Building a great website means paying attention to a few key details. First of all, it has to look professional. That means professional images, snappy content, and a layout that makes sense. You want to lay your content out in a way that is readable, with big headlines and lots of subheaders. Using a heat map to identify the most viewed areas of your website can help you tweak your layout and really find something that pops. You want everything about your design to lead to a strong call to action that converts users and gets them interested in what you have to offer.
In 2018, you also need to give serious thought to how your website and any other digital services work on mobile. Since 2015, there has been a 68% increase in smartphone web traffic, according to Recode, driving all growth as computer web access has declined. You need to optimize for mobile and make design decisions that work on those platforms.
2. Use Social Media Automation
Between Facebook, Instagram, LinkedIn, and Twitter, it can be tough to keep up with the constant demands for a steady stream of content, but at the same time, you need to maintain a presence on the platforms that matter most to your audience if you ever hope to reach them and convert them.
Social media automation can be a big help, centralizing your content creation and scheduling process into one smooth operation. You still need to come up with all of the content and the strategy but publishing is no joke, and having one place to go to take care of everything is crucial when you can only occasionally make the time.
Remember: not everyone’s going to see 100% of your posts. If you have a new piece of content out there, you probably want to create several tweets about it and publish them sporadically over several days. You can take a look at Kissmetric’s numbers on sharing content multiple times, but it makes a big difference. Don’t be afraid to supplement your own stuff with curated content pulled from all over the web— start a notepad or spreadsheet and save links to things that you run across in your normal browsing that make sense for your brand.
3. Create Multiple Email Accounts
First of all, you absolutely want to make sure that you’ve registered a professional email address and domain for your business. Yes, you might be able to get by perfectly fine with your generic Gmail address, but it doesn’t look professional. And Google is starting to make it harder for you to get in the inbox of someone you don’t already know.
One surefire way to make your company look bigger is to use more email addresses than you have people. Now, that doesn’t mean that you need to be dishonest and make up a bunch of assistants and associates that you don’t actually have.
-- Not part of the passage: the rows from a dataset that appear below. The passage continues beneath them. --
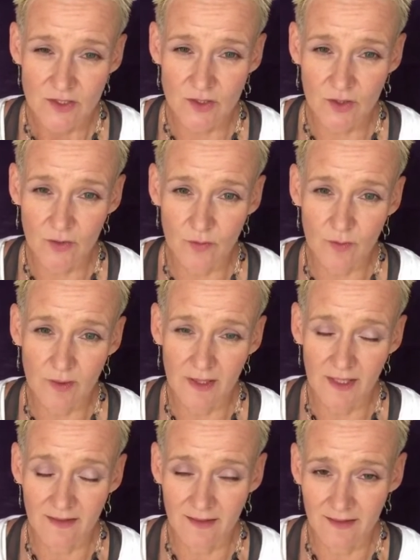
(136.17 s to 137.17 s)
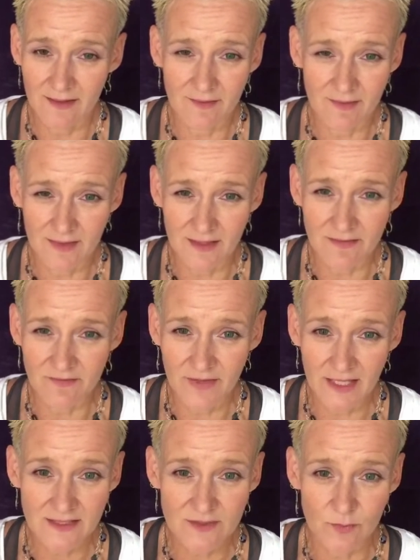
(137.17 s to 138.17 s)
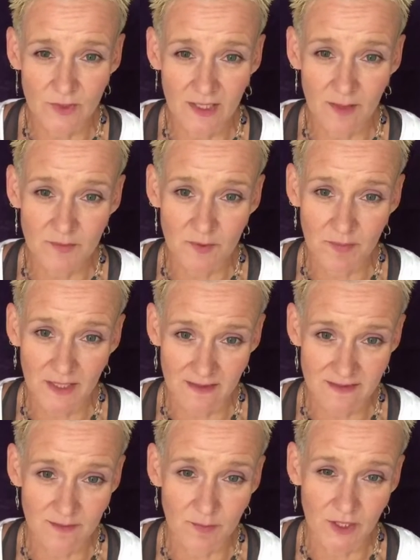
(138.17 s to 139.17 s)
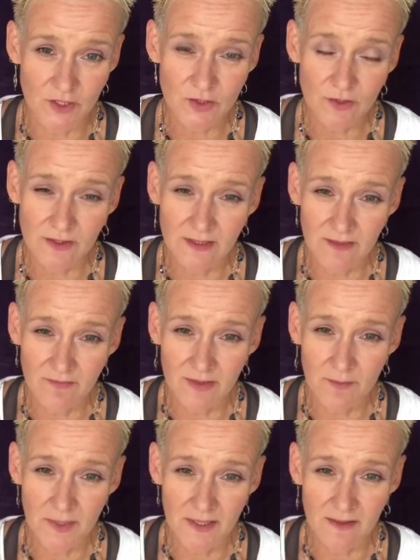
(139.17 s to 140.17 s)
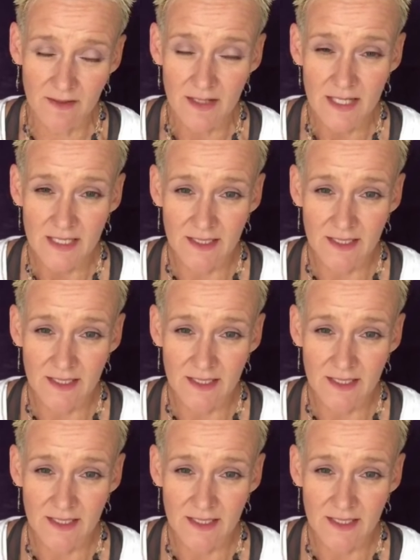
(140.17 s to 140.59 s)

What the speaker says: So, and the fats will help to balance the blood sugar level better.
However, there are several reasons someone may contact you, and having different addresses for sales, customer service, press, and partnerships, even if it all goes to the same person, is a great way to look organized.
4. Use a Virtual Assistant or Other Freelancers
Digital space has made some amazing things possible, and one of the most exciting trends today is the growth of virtual assistants. Working remotely, a good VA can help you manage your schedule, make appointments, and keep on track. VA services are more affordable than ever, and they don’t just make you appear bigger than you are— they actually help you get more done.
If you need other specific skills, it might be worth it to consider building a team of freelancers when you’re first starting out. The upfront costs are lower than adding more staff, and you can hire the people with the right skills for the job. It’s a simple, low commitment way of expanding your team, and if the collaboration is good then you can consider transitioning people to full-time positions further down the road.
Collaborating with your digital team means you need to keep on top of the right tech tools for the job. Project management platforms like Trello, Basecamp, or Asana can help you keep your team on track and manage deadlines. Meanwhile, digital collaboration tools like Sococo and Slack lets your team stay in communication and coordinate no matter where they are.
What You Can Do Right Now
It’s easy to feel like you’re a small fish in a big pond, but with the right technology, you can make your small business look big. Here are some things you can do to build trust and confidence:
Make sure your website is amazing, both on desktop and mobile.
Use social media automation to maintain a presence on relevant channels.
Create department or service-based email accounts even if they all go to the same person.
Use freelancers to supplement your team.